The National Park Service has partnered with the nonprofit group Antietam Battlefield Guides for those looking for a more personalized experience. At a cost of $70 for six people or fewer, a guide will drive the visitors’ vehicle and explain the battle in great detail. The proceeds from this go to further preserving the park.
While Antietam may be the most pristine local battlefield, it is not the only combat site located near the District. Manassas National Battlefield (also known as Bull Run), the site of two separate conflicts, is less than an hour drive from the city in Fairfax County.
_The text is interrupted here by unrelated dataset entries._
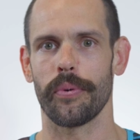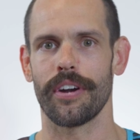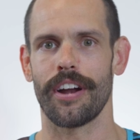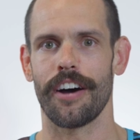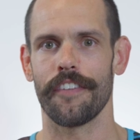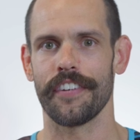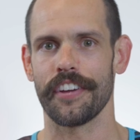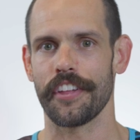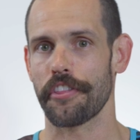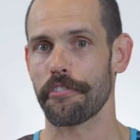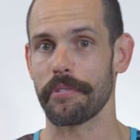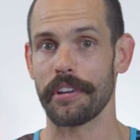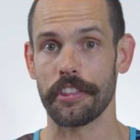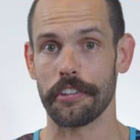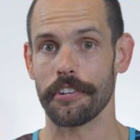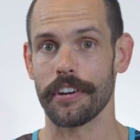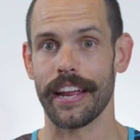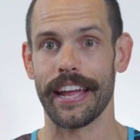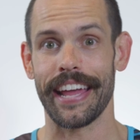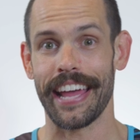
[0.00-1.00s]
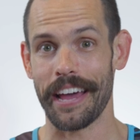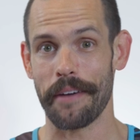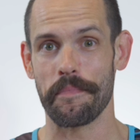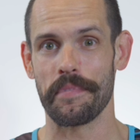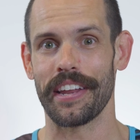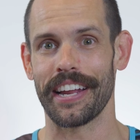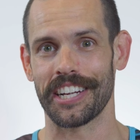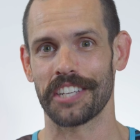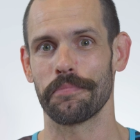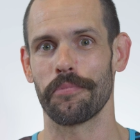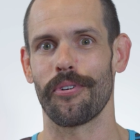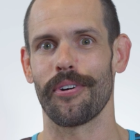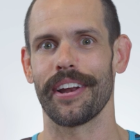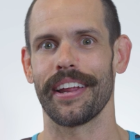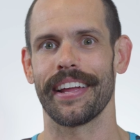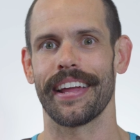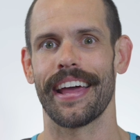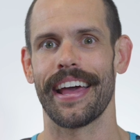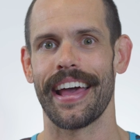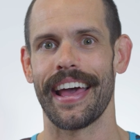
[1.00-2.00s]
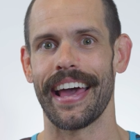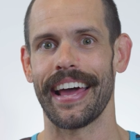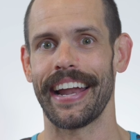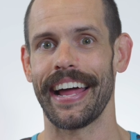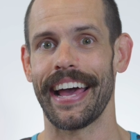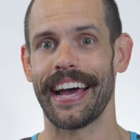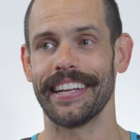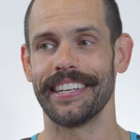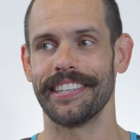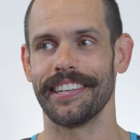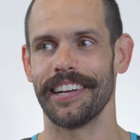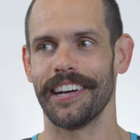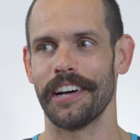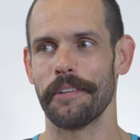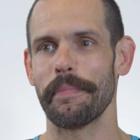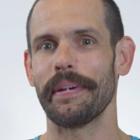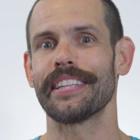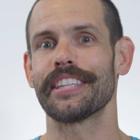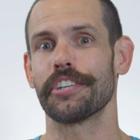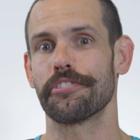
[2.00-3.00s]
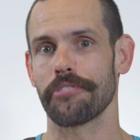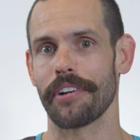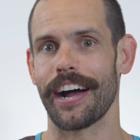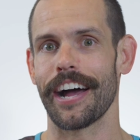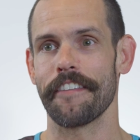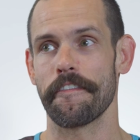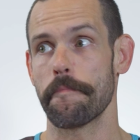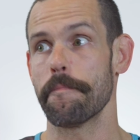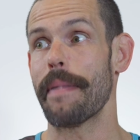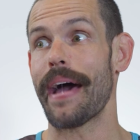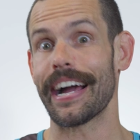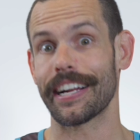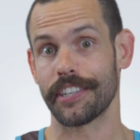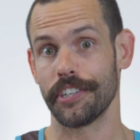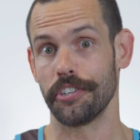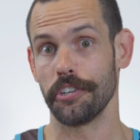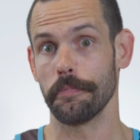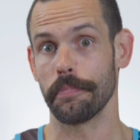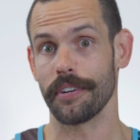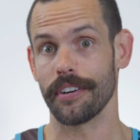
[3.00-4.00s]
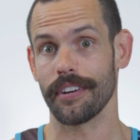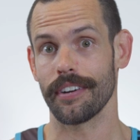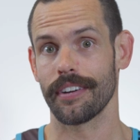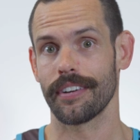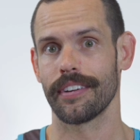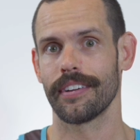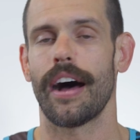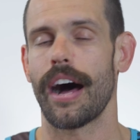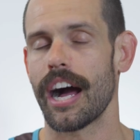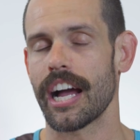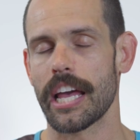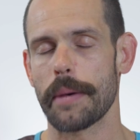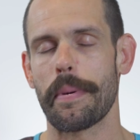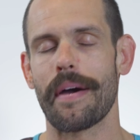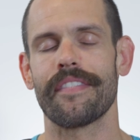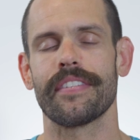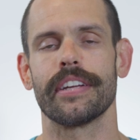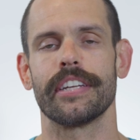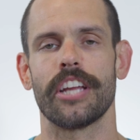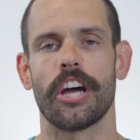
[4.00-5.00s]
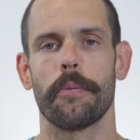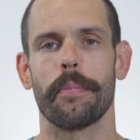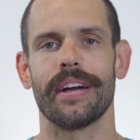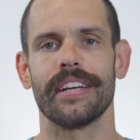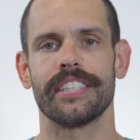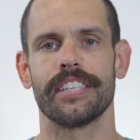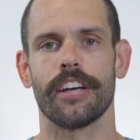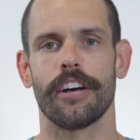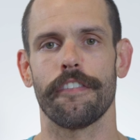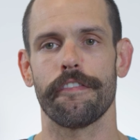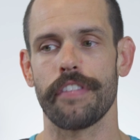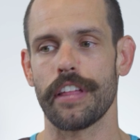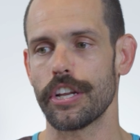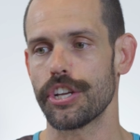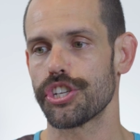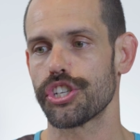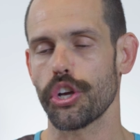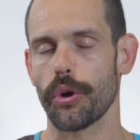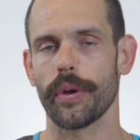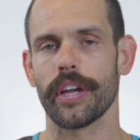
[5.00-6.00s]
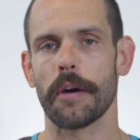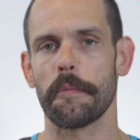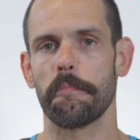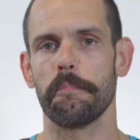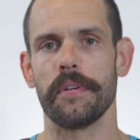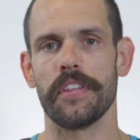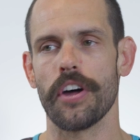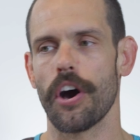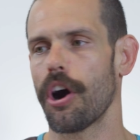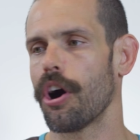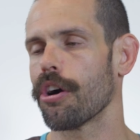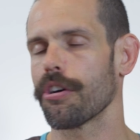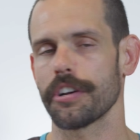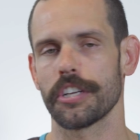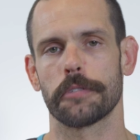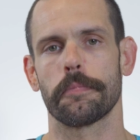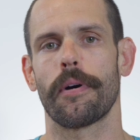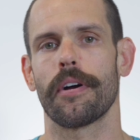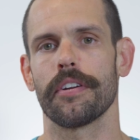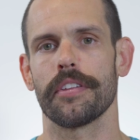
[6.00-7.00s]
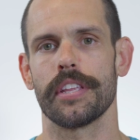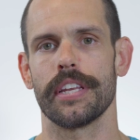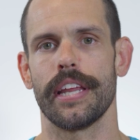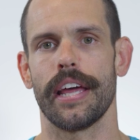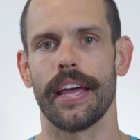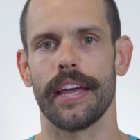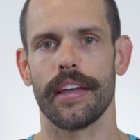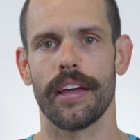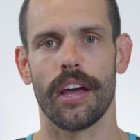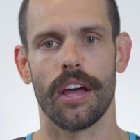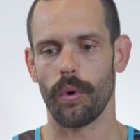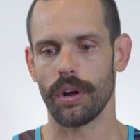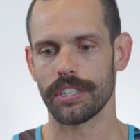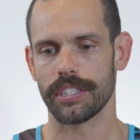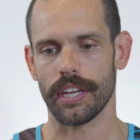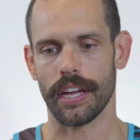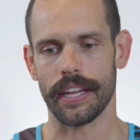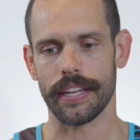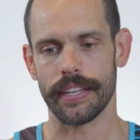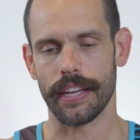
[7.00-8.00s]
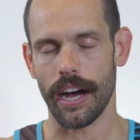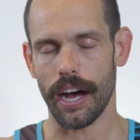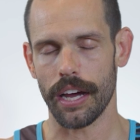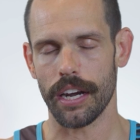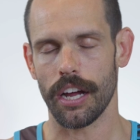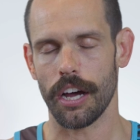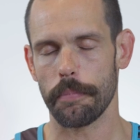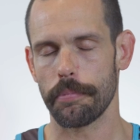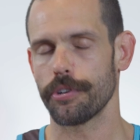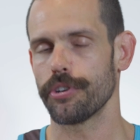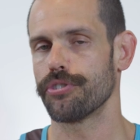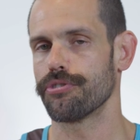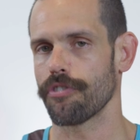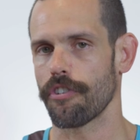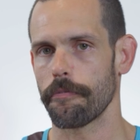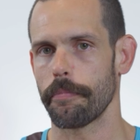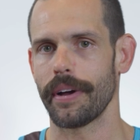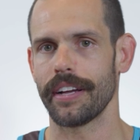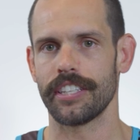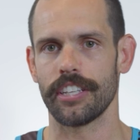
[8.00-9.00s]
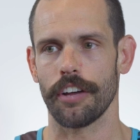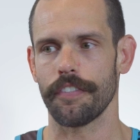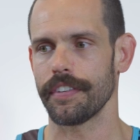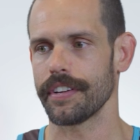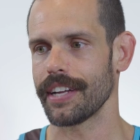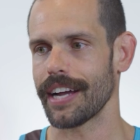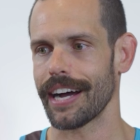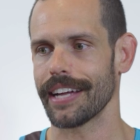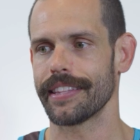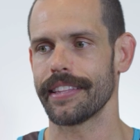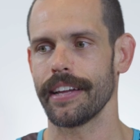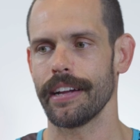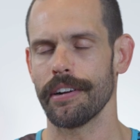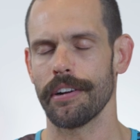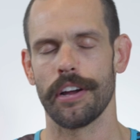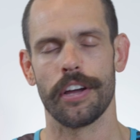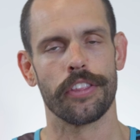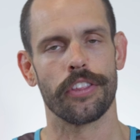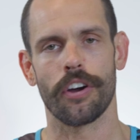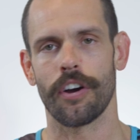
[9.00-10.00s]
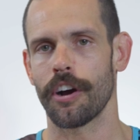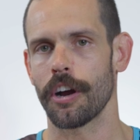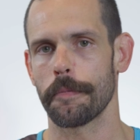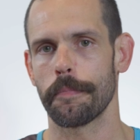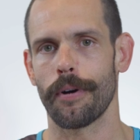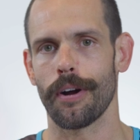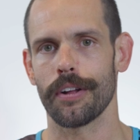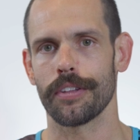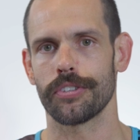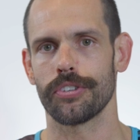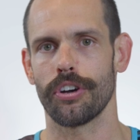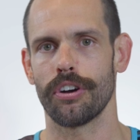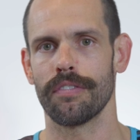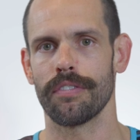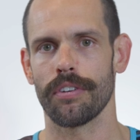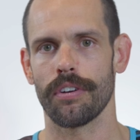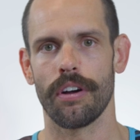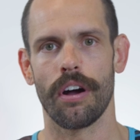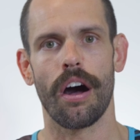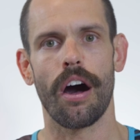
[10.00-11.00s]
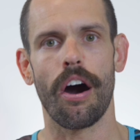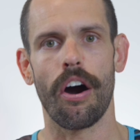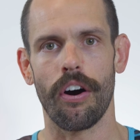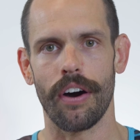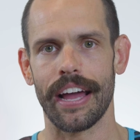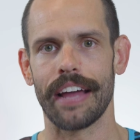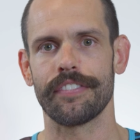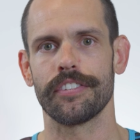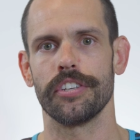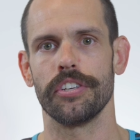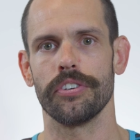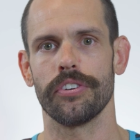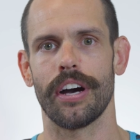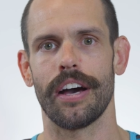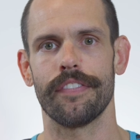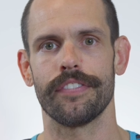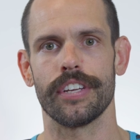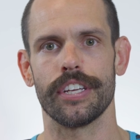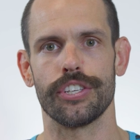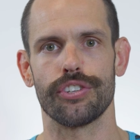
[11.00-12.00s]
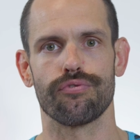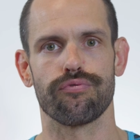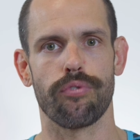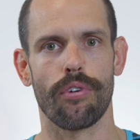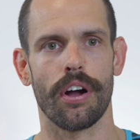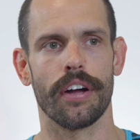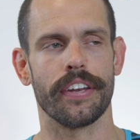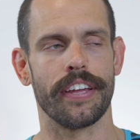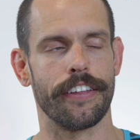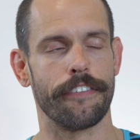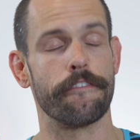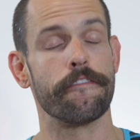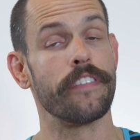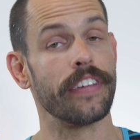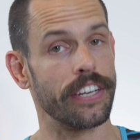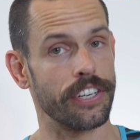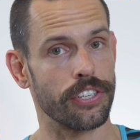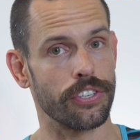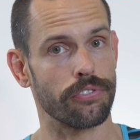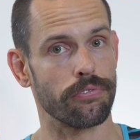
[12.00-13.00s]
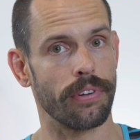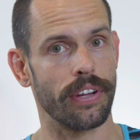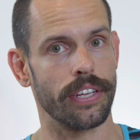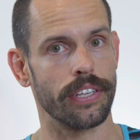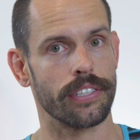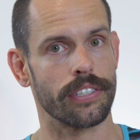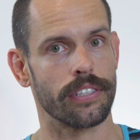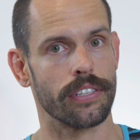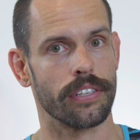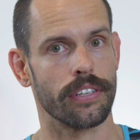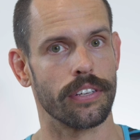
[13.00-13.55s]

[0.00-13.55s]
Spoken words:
went off at 3:30 a.m. the next morning, and I had to make the drive back to Jupiter. I kept having to tell myself that showing up would be the hardest part of the day. Once I got up, drove myself and got there, the hard part's over. All I have to do left is run and finish this race.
The first battle occurred here on July 21, 1861, and was the first major land conflict of the war. In fact, Washingtonians were so excited at the prospect of battle that many of them packed picnics and traveled to watch the fighting. The second battle took place just over a year later in August 1862. Both battles were counted as Confederate victories.
Farther south on I-95 is the Fredericksburg and Spotsylvania County Battlefields Memorial. Several battles took place on these grounds during the course of the Civil War, including the battles of Fredericksburg, the Wilderness and Chancellorsville. Chancellorsville was the site at which Stonewall Jackson was accidentally shot by his own troops. The general’s arm had to be amputated and is buried on the park’s grounds and noted with a granite marker.
Similar to Antietam National Battlefield, both Manassas and Fredericksburg offer instructional videos and tours of the grounds conducted by rangers. Admission varies but is not more than $5.